Eileen loves Jon’s goodness. “He’s very kind, thoughtful, and a very sincere man,” she said, noting that Jon had taken her hand and was squeezing it hard.
“If you love somebody, taking care of them is not a hardship, even though there are moments that are hard,” she said.
And there is so much joy, such as grandsons Andrew and Bradley. They and their parents — the couple’s son and his wife, Laura, travel from Anchorage to Lansdale every summer.

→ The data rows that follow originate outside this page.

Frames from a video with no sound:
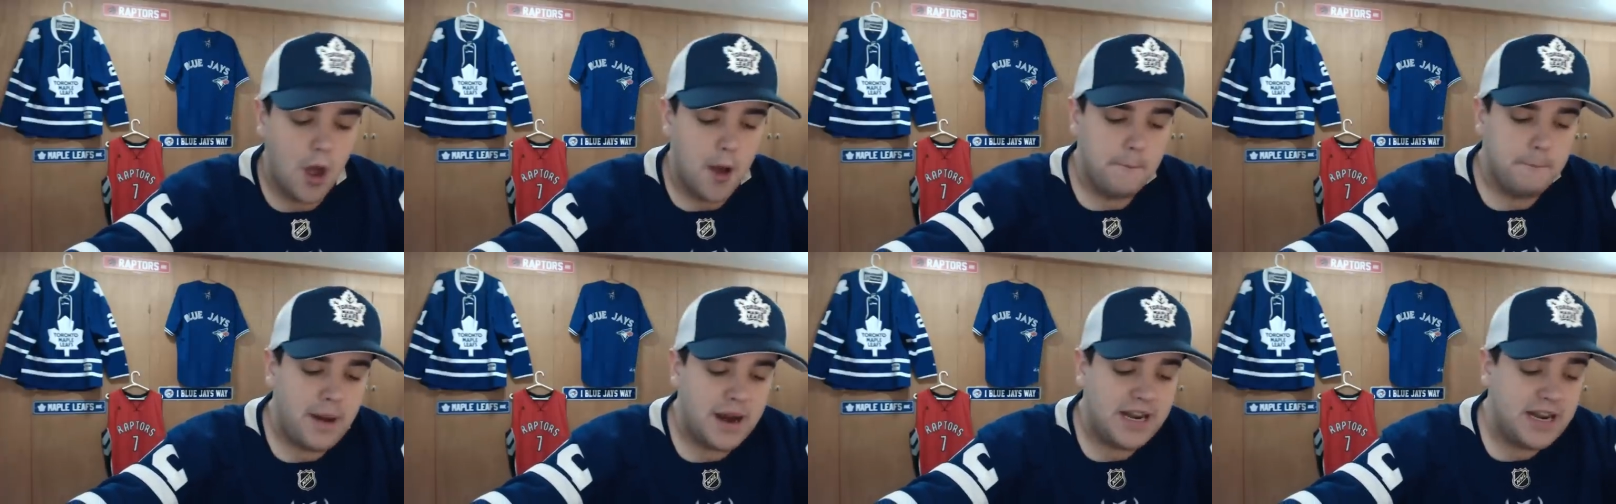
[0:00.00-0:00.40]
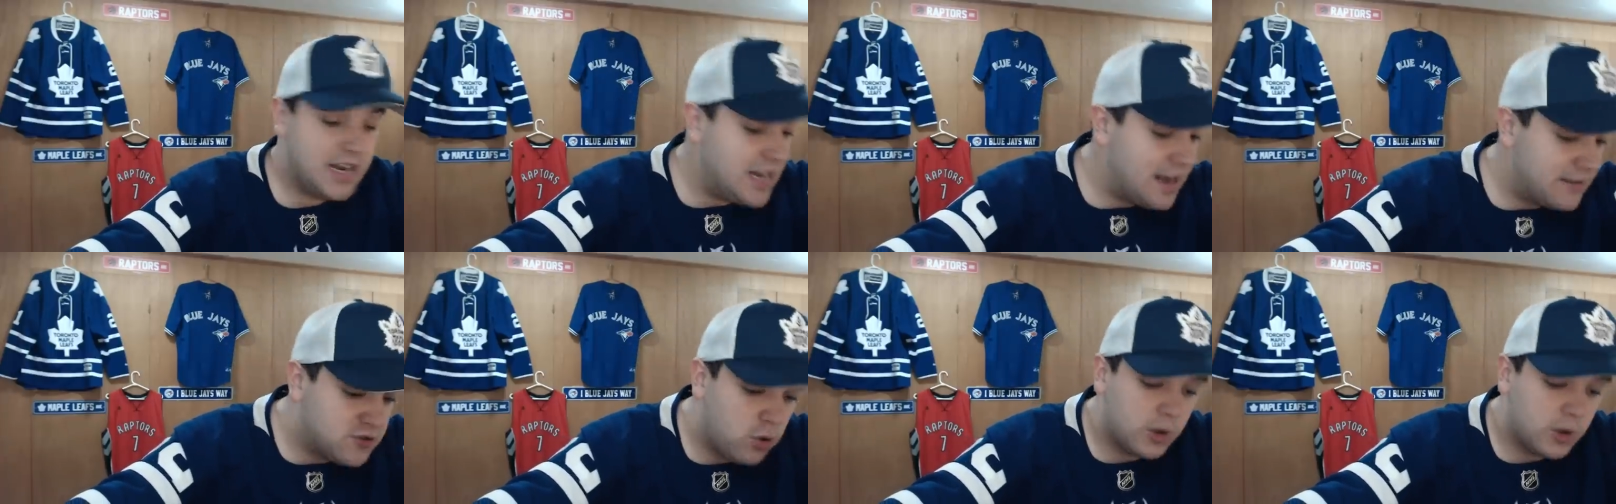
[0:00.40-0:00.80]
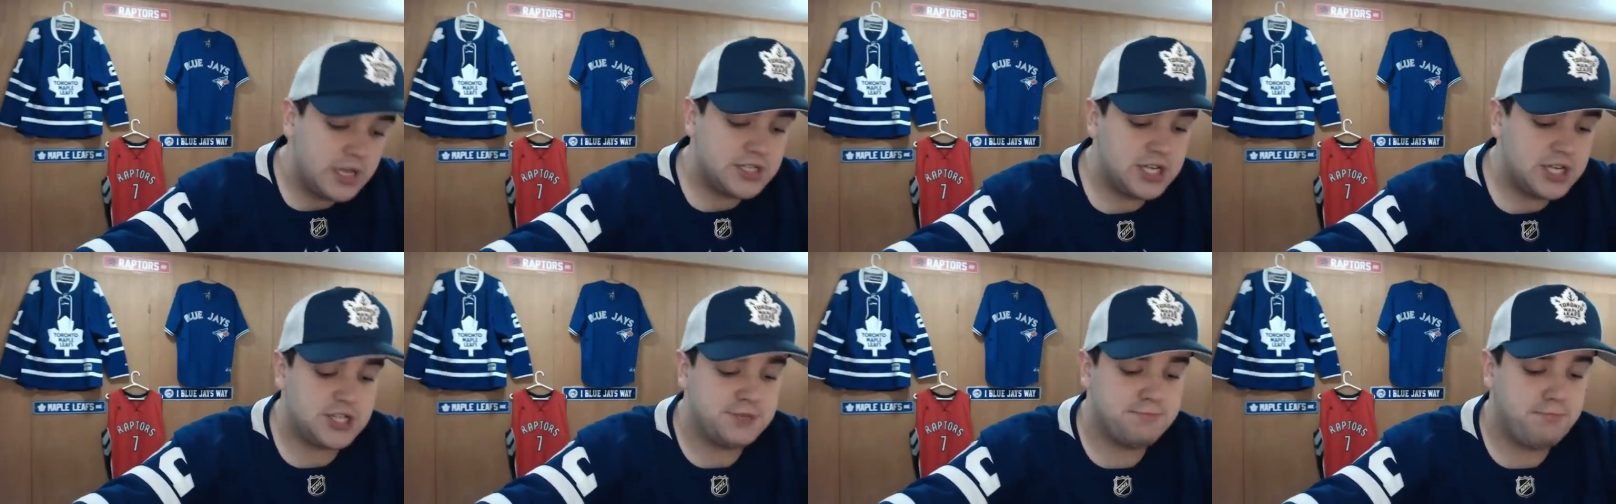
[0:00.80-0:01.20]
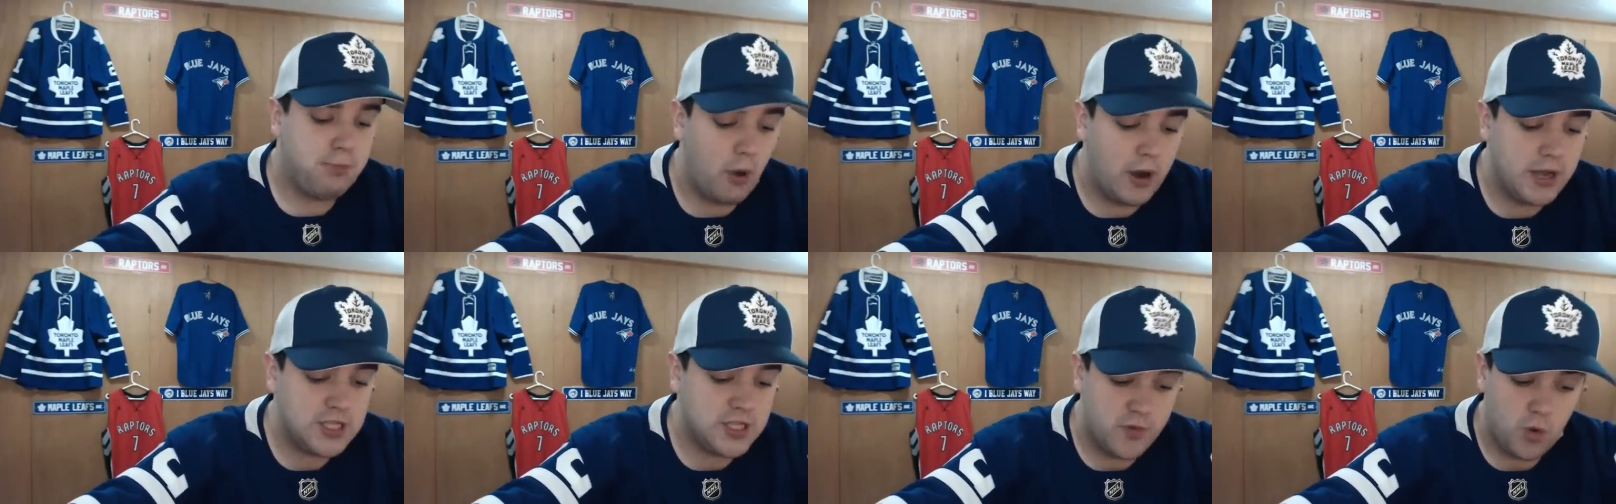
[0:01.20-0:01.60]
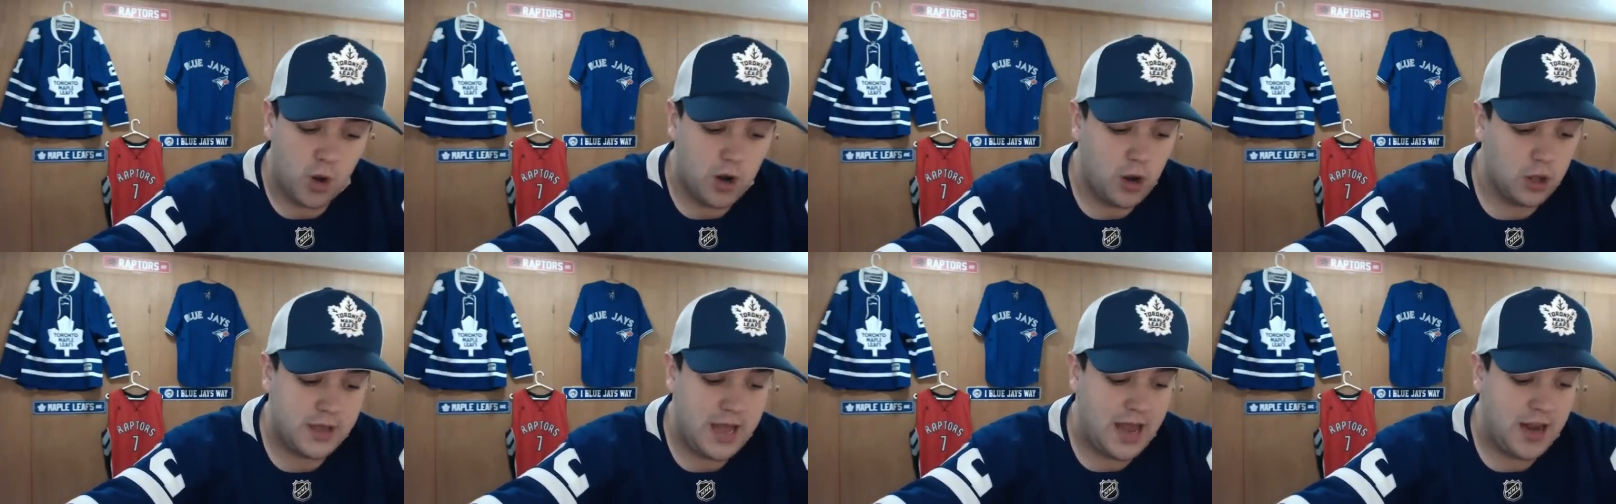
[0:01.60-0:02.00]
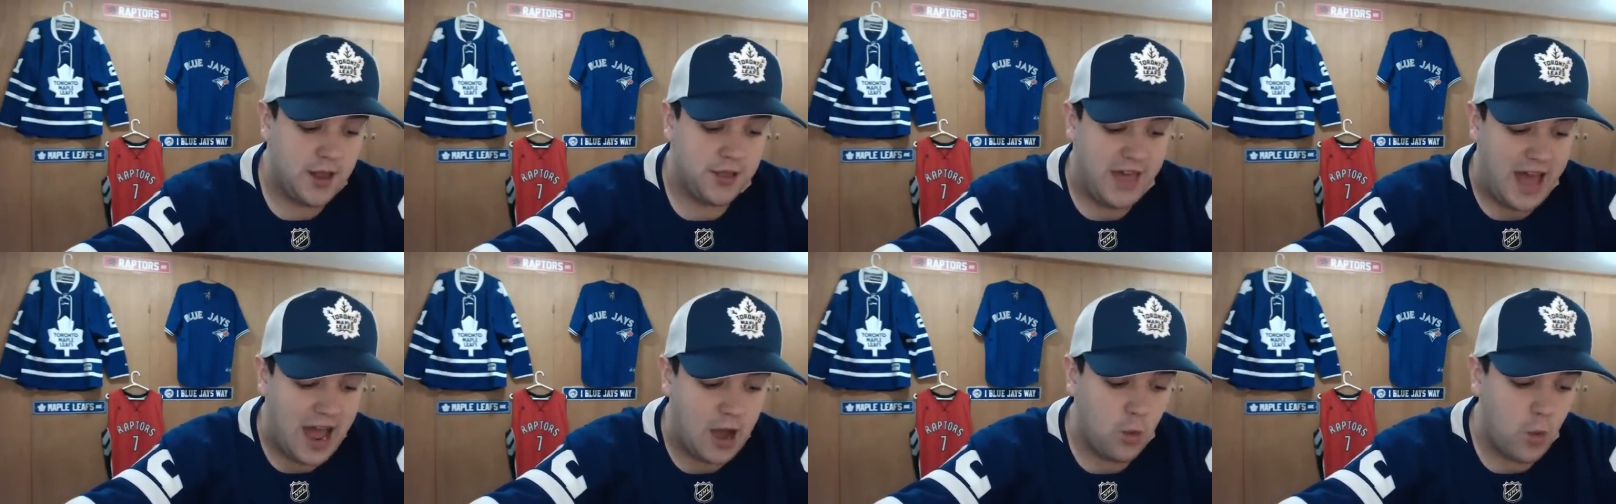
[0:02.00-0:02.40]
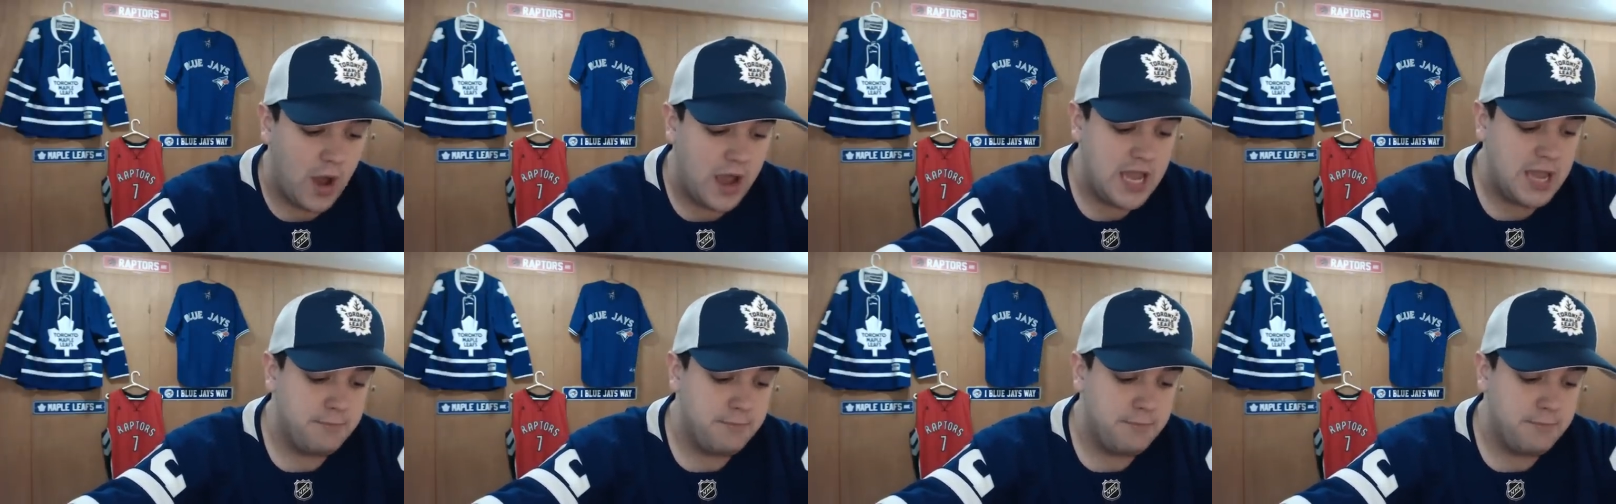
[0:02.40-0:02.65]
But he did have 26 points, if you want to look at it that way.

Eileen and Jon thought back to their rescheduled wedding, 56 years ago this month, when her goddaughter, Claire’s wedding was postponed due to COVID. The rescheduled event happened last July, and daughter Jackie came from Chicago to stay with Jon so Eileen could attend. Then Jackie drove her mom and dad to Chicago to visit with her and husband, Jim. After so much time locked down separately in 2020, everyone enjoyed even the two, 12-hour car rides together.
When Eileen and all governments involved agree the COVID-19 situation doesn’t make flying a risk for her, she will again travel to her homeland. Their daughter will stay with Jon here, and there, Eileen will stay with her brother, Bill, who now shares the story of the Shetland Bus as a trustee of the Scalloway Museum.
It was decades into their marriage when Jon told Eileen that the blue flowers on the brooch he sent her from Norway are not actually forget-me-nots, but bluebells. He still feels grateful and lucky, he said, that her botanical mistake led to the correct assumption that he wanted her to remember him because he would never forget her.